Our beloved Viognier is similarly transformed by skin fermentation. The 2019 Viognier claims intricate floral components, white peach, and nectarine; a delicate, balanced palate with additional peach flavors; and a lingering acidity in a predominantly floral finish. Alternatively, the 2019 Skin Fermented Viognier opens with prickly pear, citrus, and guava on the nose, a pleasant acidity on the palate is accented with tropical flavors of grilled pineapple and mango before a slightly tannic finish with notes of apricot.
Aging: Steel or Oak
At the conclusion of fermentation, wine is ‘racked’ out of the fermentation tank and moved into a vessel to be aged. Again, our winemakers carefully consider how to age certain wines and different varietals. The age, treatment, and material of the vessels will impart unique characteristics on the wine and thus are considered as carefully as a chef would choose seasoning or a painter would mix a shade of color. Weighing the styles of wine for which we are known against the quality of a particular harvest and the magical chemistry that takes place inside the winery, our winemaking team prescribes a unique again process.

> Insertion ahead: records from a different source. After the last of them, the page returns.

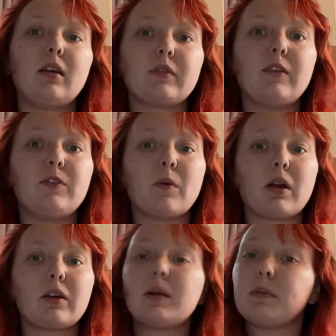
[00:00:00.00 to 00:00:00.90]
If you are
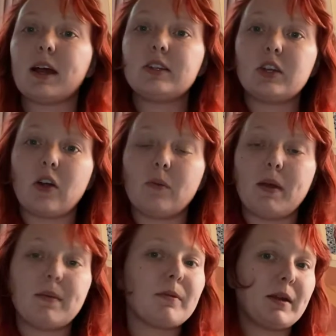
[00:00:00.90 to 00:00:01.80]
going to apply it to your own
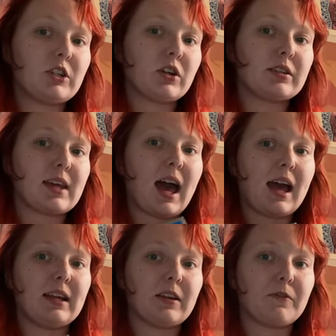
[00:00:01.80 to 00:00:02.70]
paper, make sure it's a high
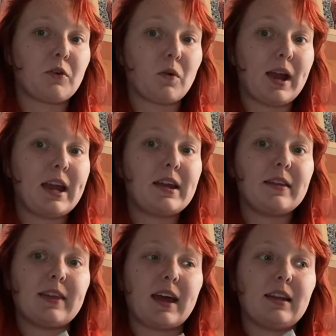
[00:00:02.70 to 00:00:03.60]
enough grade
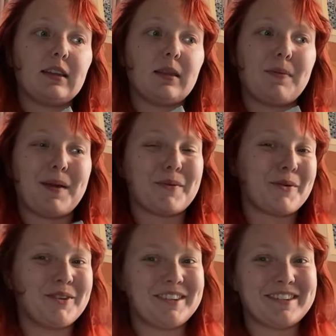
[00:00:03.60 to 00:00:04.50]
that the paper
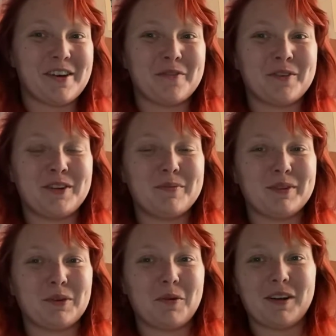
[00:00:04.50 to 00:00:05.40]
won't dissolve when you
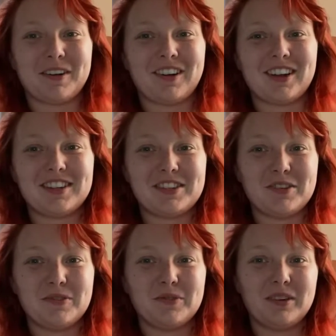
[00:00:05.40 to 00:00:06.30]
put the water on it
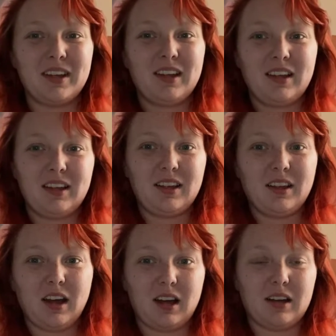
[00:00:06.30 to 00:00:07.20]
to
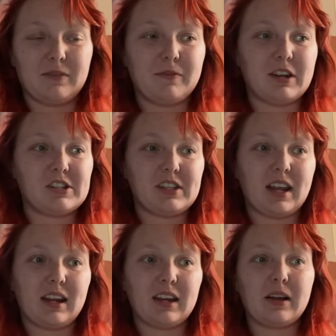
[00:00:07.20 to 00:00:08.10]
finish
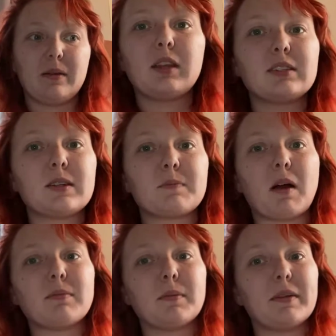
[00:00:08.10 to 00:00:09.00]
setting it up. This is
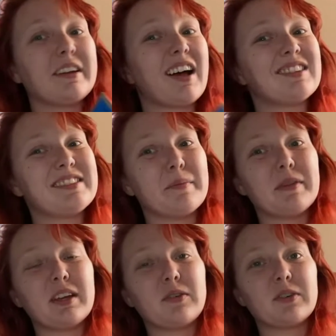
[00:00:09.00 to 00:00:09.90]
probably not
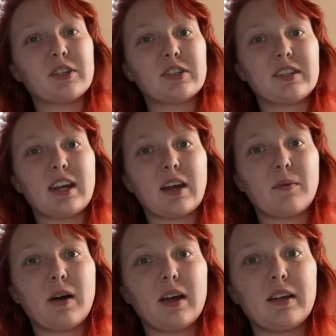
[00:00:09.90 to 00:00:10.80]
something you can just
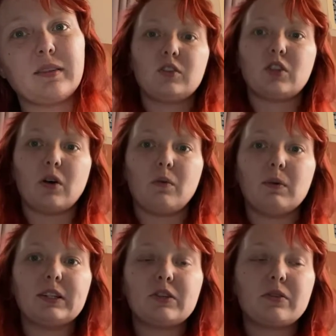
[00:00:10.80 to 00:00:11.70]
DIY. So
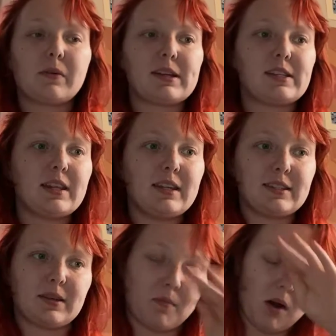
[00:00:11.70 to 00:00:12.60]
we'll do the rest of this
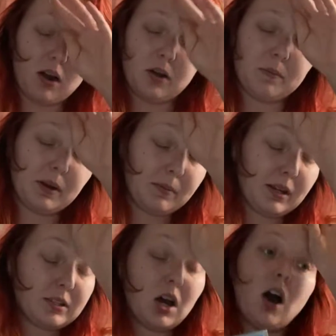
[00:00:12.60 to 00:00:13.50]
tomorrow, but I'm going
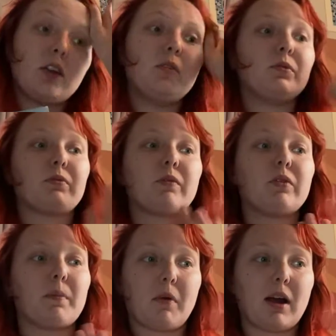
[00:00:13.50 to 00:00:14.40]
to talk you through
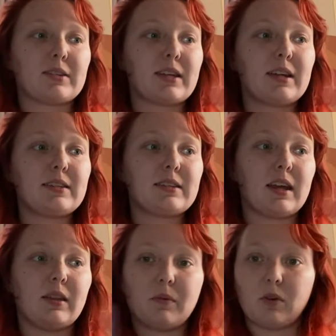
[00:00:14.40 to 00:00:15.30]
the process
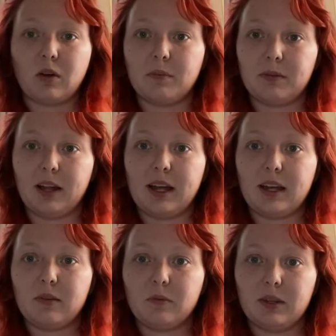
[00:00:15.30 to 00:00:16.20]
and then we'll go
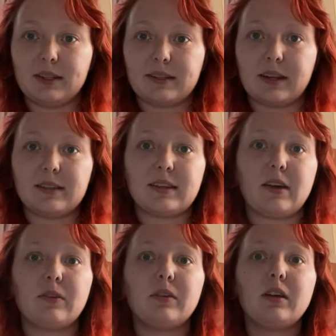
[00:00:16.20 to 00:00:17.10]
play when the sun is out.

A barrel's oak type, age, grain, and treatment alter the wine. Wine aged in a young American oak barrel will be distinct from the same wine were it aged in old French barrels. As our winemaker, Chris Ritzcovan explains, “the addition of different barrels is akin to a spice rack in your kitchen. They are meant to enhance the wine, not overpower it”. We experiment with barrels of a range of oak species, from different regions, with differing treatments, and of varying ages to craft the best possible wine. As an organic material, oak barrels breathe, exposing a slow and steady supply of oxygen to the wine. The oxidation process diminishes the wine’s floral notes while allowing for richer flavors and greater smoothness to take hold. Alternatively, stainless steel tanks minimize oxygen exposure and thus the enclosed wine maintains bright floral and fruit flavors. Furthermore, if the influence oak barrel aging is akin to a spice rack, using a stainless-steel tank is to forego the spice rack entirely. A stainless-steel tank imparts no further flavor to the wine it holds, instead, the varietals’ flavors are untouched and maintained.

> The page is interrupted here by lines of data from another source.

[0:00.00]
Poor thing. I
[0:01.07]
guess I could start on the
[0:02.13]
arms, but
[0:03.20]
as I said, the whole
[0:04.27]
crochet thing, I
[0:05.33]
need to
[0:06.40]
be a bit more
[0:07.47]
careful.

The difference between wines aged in steel versus oak vessels is best articulated by comparing our stainless steel 2019 Chardonnay and our 2019 Chardonnay Reserve. The stainless steel-aged 2019 Chardonnay opens with a bright bouquet of green apple and citrus. On the palate, the wine has tropical flavors with apple and pear before a crisp, acidic finish. Alternatively, the 2019 Chardonnay Reserve was aged for seven months in oak. This elegant wine opens with rich oak notes and vanilla on the nose, the palate is balanced with flavors of green apple and pear, before an elegant finish with notes of butter and toast.
A Call to Experiment
Throughout the winemaking process, we consider the nuances of each harvest and every varietal. Any decision made – be it fermentation technique or aging vessel – is made with consideration to the wine’s aromas, flavors, and notes. To taste wines made of the same varietal, grown on the same land, made unique by differing techniques is to directly taste the differences of a craft. This August, find every wine we mentioned above available for purchase in our Featured Wine Shop, paired with its fraternal twin. We encourage you to experiment, to try something novel to you – be it skin-fermented or stainless steel aged. Enjoy the transformed aromas, flavors, and finish between the two, and the varietal you thought you knew may transfigure into something new.